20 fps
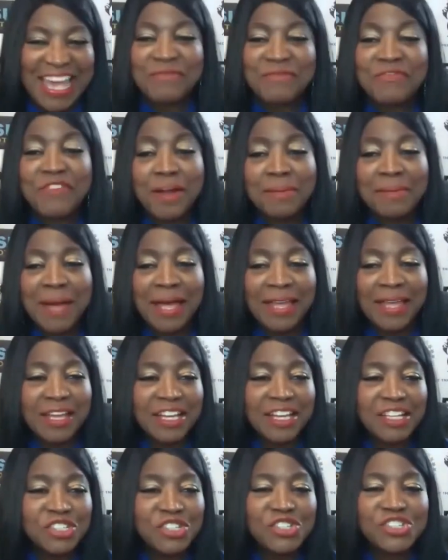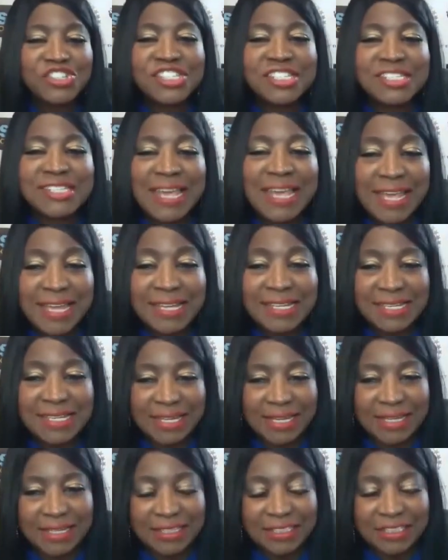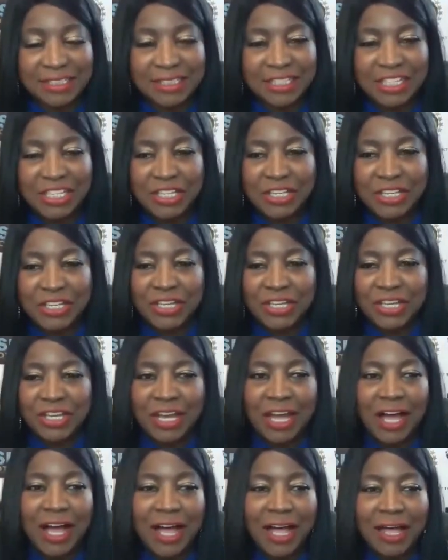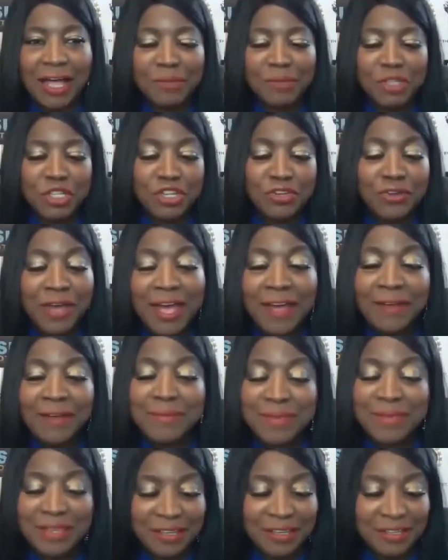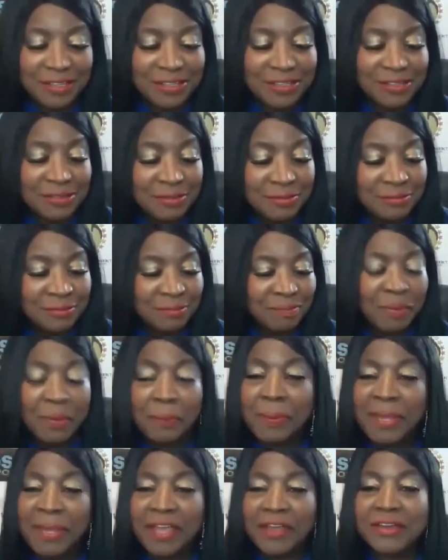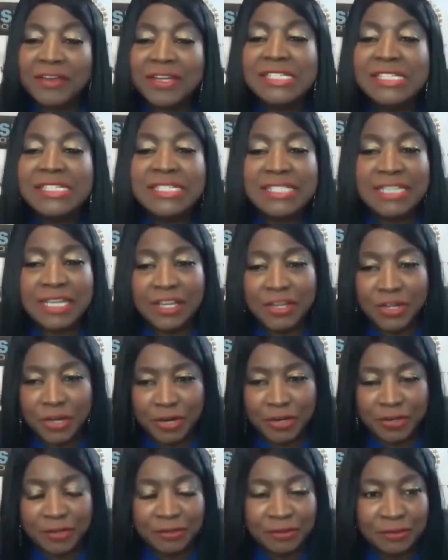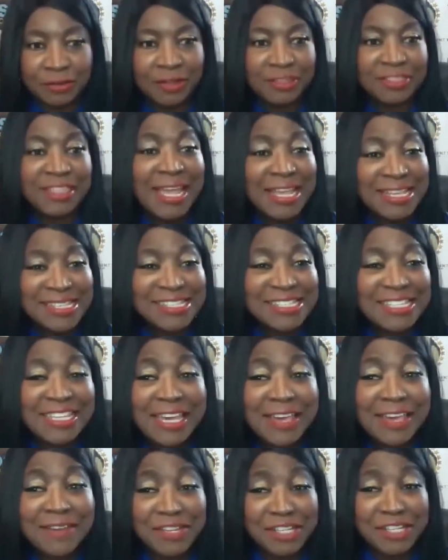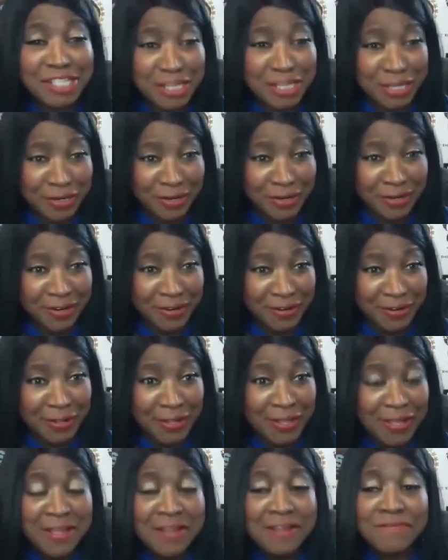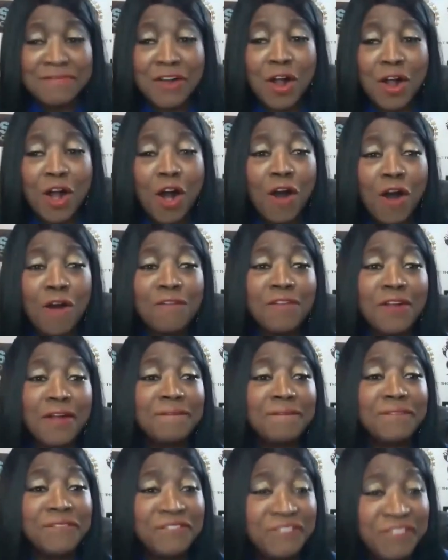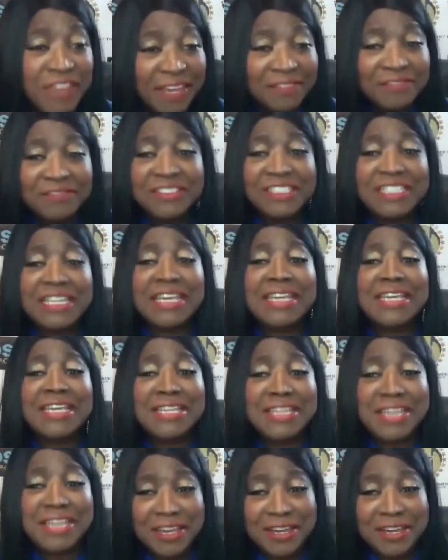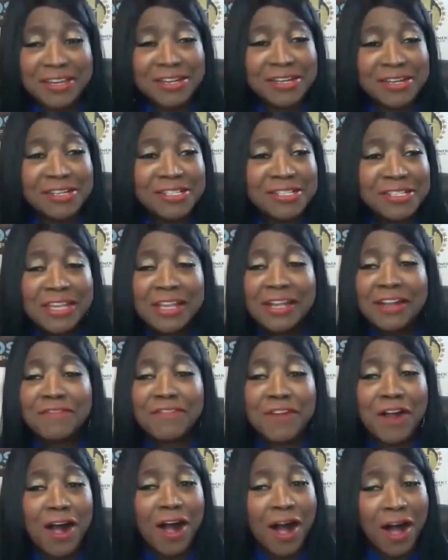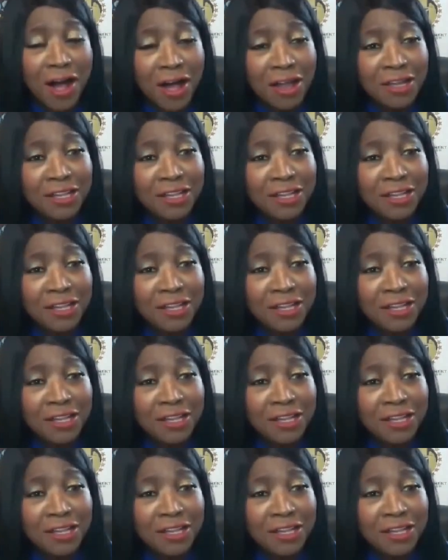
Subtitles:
From my understanding, you have been preparing dinner, Thanksgiving dinner, for over 50 years for all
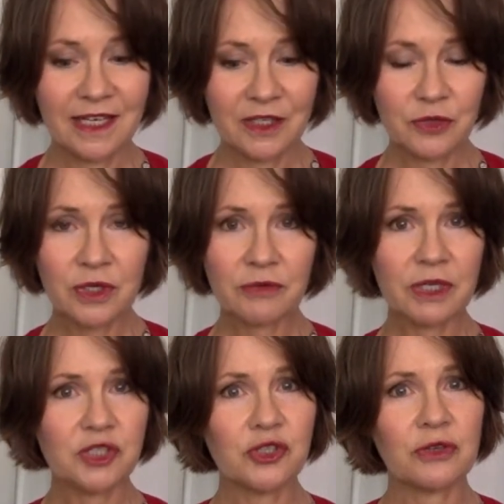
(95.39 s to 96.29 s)
You can
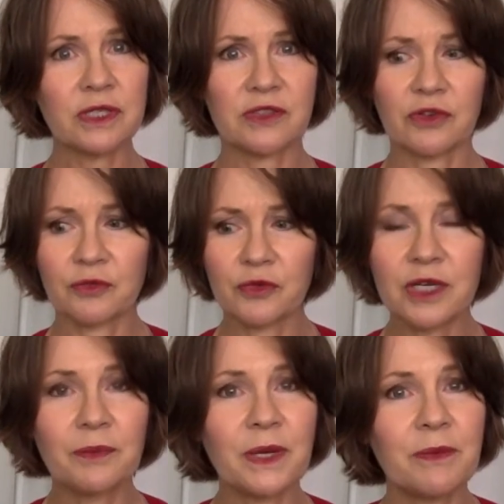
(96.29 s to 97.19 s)
read stories from
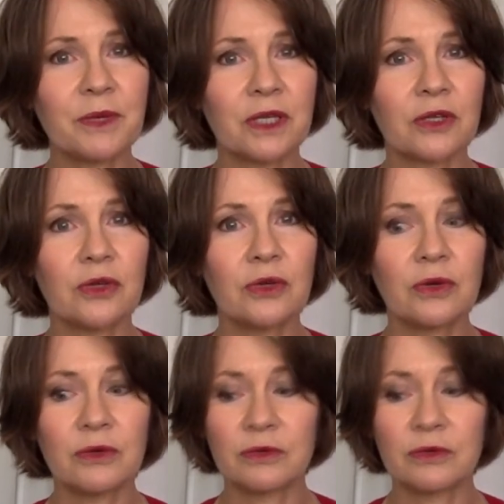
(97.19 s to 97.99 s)
real people who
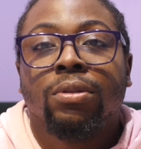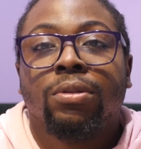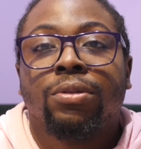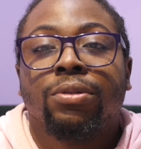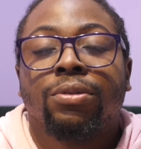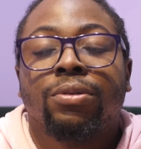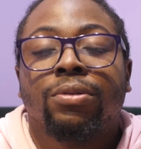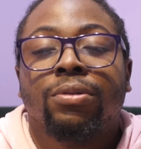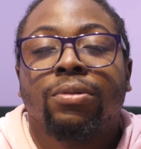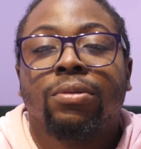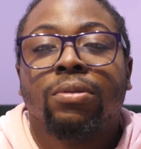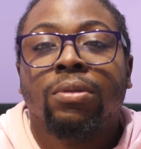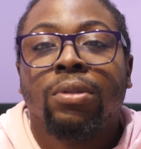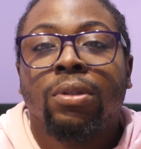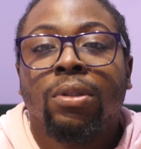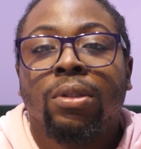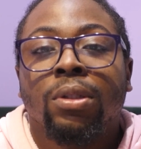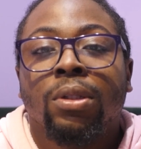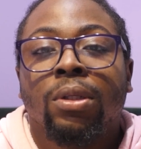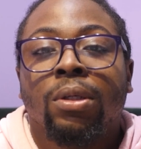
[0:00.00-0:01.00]
to
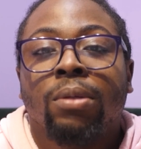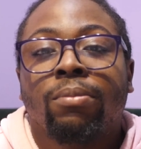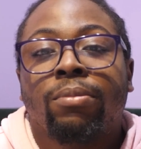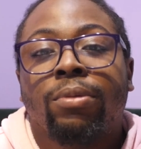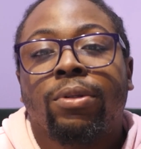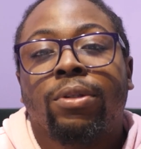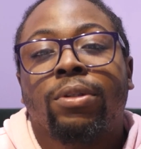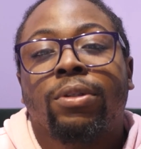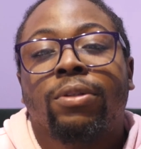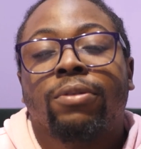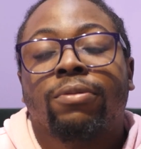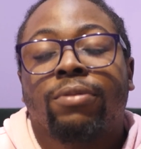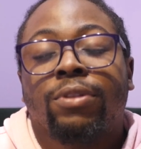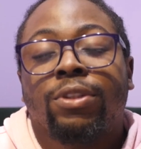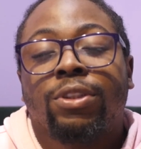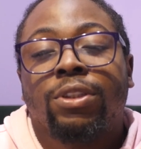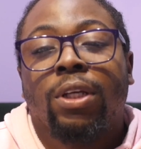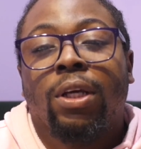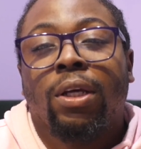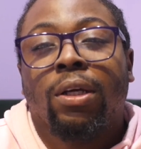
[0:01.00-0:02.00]
put in your
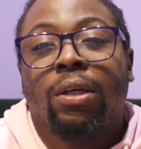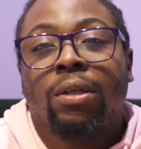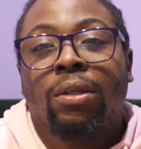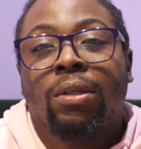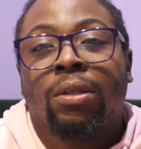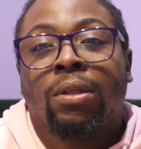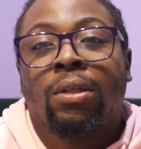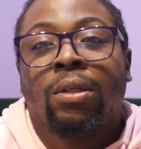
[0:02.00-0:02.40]
fish tank.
------------------------------------------------------------------------
REQUIRED ACTION >> You need to restate all of the entries above exactly and leave the pictures behind.

ANSWER BOX >>
20 fps
Subtitles:
From my understanding, you have been preparing dinner, Thanksgiving dinner, for over 50 years for all
(95.39 s to 96.29 s)
You can
(96.29 s to 97.19 s)
read stories from
(97.19 s to 97.99 s)
real people who
[0:00.00-0:01.00]
to
[0:01.00-0:02.00]
put in your
[0:02.00-0:02.40]
fish tank.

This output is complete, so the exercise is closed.